Tuesday, October 27, 2015

Kesari Badam Katli/Saffron Infused Almond Fudge

Kesari Badam Katli/ Saffron infused Almond fudge

Indian Festive season is just around the corner, and any Indian festival without some awesome and royal preparation of sweets is absolutely incomplete. Everyone has their own way and traditions of celebration, with my family; festival basically means taking blessing from almighty and parents and enjoys festival with good food and lots of sweets..:)

This season there are few things, Many rather :P on my to do list for Diwali. Badam Barfi/Katli was one of them. I tried tried tried but failed. Was able to get the correct texture but wasn’t able to bring the mixture to a consistency where the Fudge/Barfi mixture would Set. Then my adorable friend Farruk’s post of Kaju (Cashew) katli/Barfi came to rescue ( here Recipe link for Kaju Katli -  Click Here). I understood where I was wrong and then One fine day gathered the courage of trying the experiment again, and yes this time it came absolutely perfect Happy Happy me.. :)

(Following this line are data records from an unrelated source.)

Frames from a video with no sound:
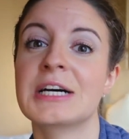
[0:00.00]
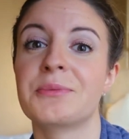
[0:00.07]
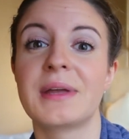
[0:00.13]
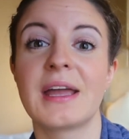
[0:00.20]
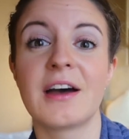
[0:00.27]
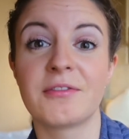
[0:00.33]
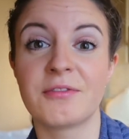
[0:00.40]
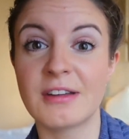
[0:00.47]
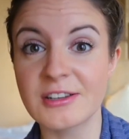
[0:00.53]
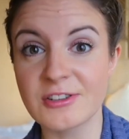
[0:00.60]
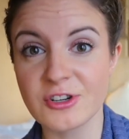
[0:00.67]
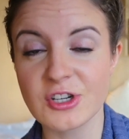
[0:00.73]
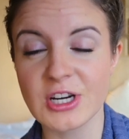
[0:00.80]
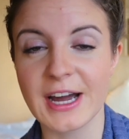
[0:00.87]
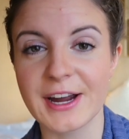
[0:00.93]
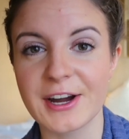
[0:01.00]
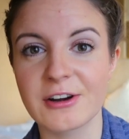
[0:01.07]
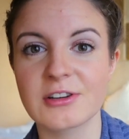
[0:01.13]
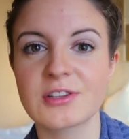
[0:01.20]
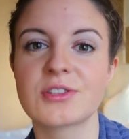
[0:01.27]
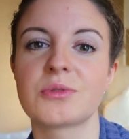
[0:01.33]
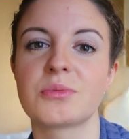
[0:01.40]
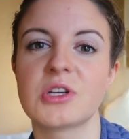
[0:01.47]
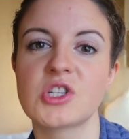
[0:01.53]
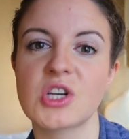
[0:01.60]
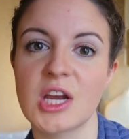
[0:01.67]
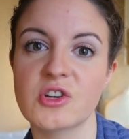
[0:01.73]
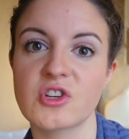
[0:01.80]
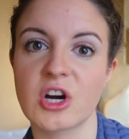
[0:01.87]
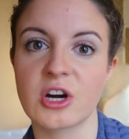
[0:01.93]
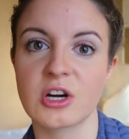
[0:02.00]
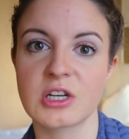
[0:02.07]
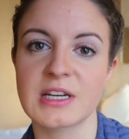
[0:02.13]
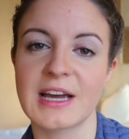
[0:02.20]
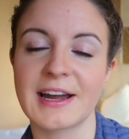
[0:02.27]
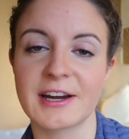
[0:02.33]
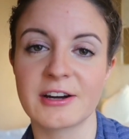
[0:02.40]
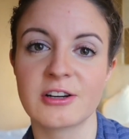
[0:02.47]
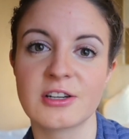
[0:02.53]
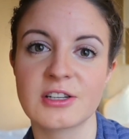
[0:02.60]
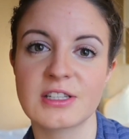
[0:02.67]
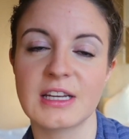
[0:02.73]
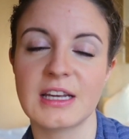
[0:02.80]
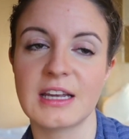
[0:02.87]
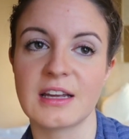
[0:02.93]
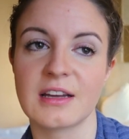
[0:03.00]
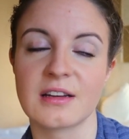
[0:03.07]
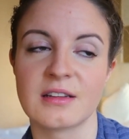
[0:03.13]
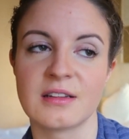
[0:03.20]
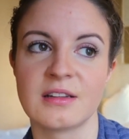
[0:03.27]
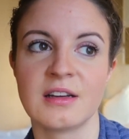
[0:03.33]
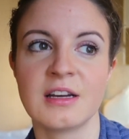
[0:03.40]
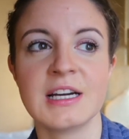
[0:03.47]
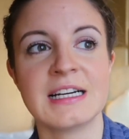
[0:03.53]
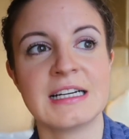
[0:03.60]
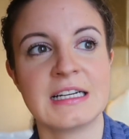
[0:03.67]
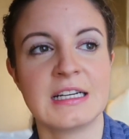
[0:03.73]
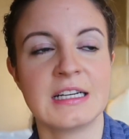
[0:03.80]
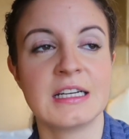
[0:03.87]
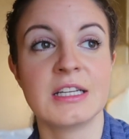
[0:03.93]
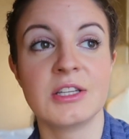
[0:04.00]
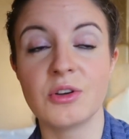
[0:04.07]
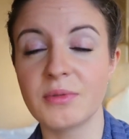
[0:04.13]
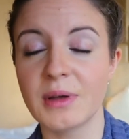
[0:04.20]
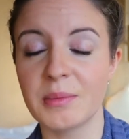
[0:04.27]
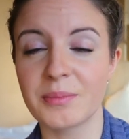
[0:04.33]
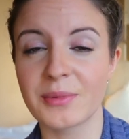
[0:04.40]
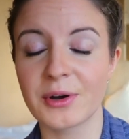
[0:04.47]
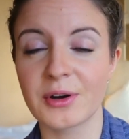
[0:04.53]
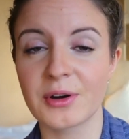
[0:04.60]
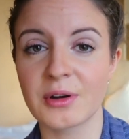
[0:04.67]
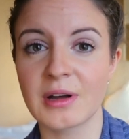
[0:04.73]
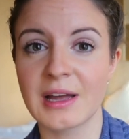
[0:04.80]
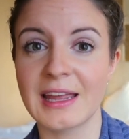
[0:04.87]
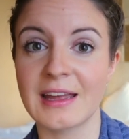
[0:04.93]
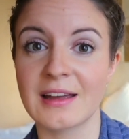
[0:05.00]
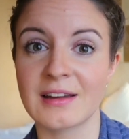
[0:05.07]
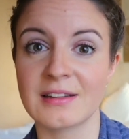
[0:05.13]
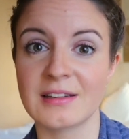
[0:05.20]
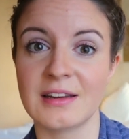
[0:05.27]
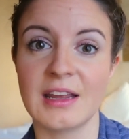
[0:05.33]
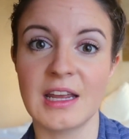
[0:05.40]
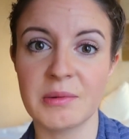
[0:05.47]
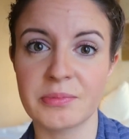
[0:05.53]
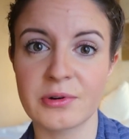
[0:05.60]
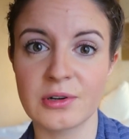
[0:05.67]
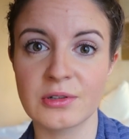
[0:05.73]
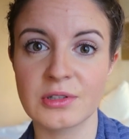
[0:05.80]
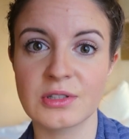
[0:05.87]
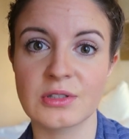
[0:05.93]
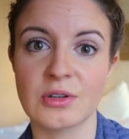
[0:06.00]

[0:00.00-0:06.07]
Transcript: We have winter tires, so we change our tires in November and in April.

Wholesome goodness of Almonds, No adulteration of Milk powder, Mawa, or any other binder and filler. Added advantage of this recipe is use of very less fat (Ghee/Unsalted Butter).
Without any further discussion let’s get started on how to make these easy Badam Katli.

·         250 Grams Almonds
·         125 grams Sugar (approx.  ( approx. ¾ cup, you can increase or reduce the sugar quantity as per your sweet preferences)
·         1 cup water for sugar Syrup
·         3-4 cups of boiling hot water to soak almonds
·         1 tbsp Ghee/ Unsalted butter to spread
·         ¼ tsp of good quality Saffron
·         2 tbsp warm milk
·         Butter paper or thick plastic sheet to spread and cut

1.)    In a small bowl take Warm milk and add Saffron to it. Leave this for minimum 1 hour. This will help infuse the saffron’s flavor and color to milk.
2.)    In a big bowl take the boiling hot water and drop almonds in the bowl.
3.)    Cover this bowl and leave for at least 30-40 minutes.
4.)    Once done, the almond peel will be puffed from the almond and now you can easily take them off.
5.)    It will take little time, but the end product is worth all the efforts.. J
6.)    Once all the almonds are peeled, put them in a blender/mixer jar and make fine powder. ( make sure the powder is made
a.       Without using any water/Milk
b.      Is made as fine as possible so that while setting there is no coarse almond pieces which will create problem.
7.)    In a thick and a heavy bottom pan (preferably Non stick pan) add sugar and water. On high flame let the sugar dissolve and then let the mixture cook on medium flame for 2-3 minutes.
8.)    Once done, add the Saffron milk to sugar Syrup and mix well.
9.)    Now, add the Almond powder to the pan and be ready to show some muscle power, as now you need to continuously stir the mixture.
10.) As the mixture cooks it will becomes difficult to stir since the mixture will thicken up very quickly at this stage. The entire cooking will take 7-8 minutes.
11.)  Once the mixture is formed into a big lump like a soft dough, turn off the flame and take the mixture out on a plate/Bowl ( please do not skip this step, as the Pan is still hot , we cannot leave the mixture in the Pan. Else, the mixture will keep on cooking fuehrer and will be difficult to work with)
12.) Let the mixture cool down a little, so much so that you can touch the mixture
13.) In the meanwhile, Grease the Butter paper/plastic paper on which you plan to spread the mixture with Ghee or unsalted butter. Also grease the Knife that you will use to cut the barfi. ( A tip here, you can use pizza cutter to easily cut the evenly shaped Barfis)
14.)  Spread the mixture on the greased surface and using the rolling pin, with very gently hands roll the mix.
15.) Spread the mix up to a thickness of 1/3 inch, and then Spread Silver vark ( optional)
16.) Cut the Barfi/Katli in diamond shapes.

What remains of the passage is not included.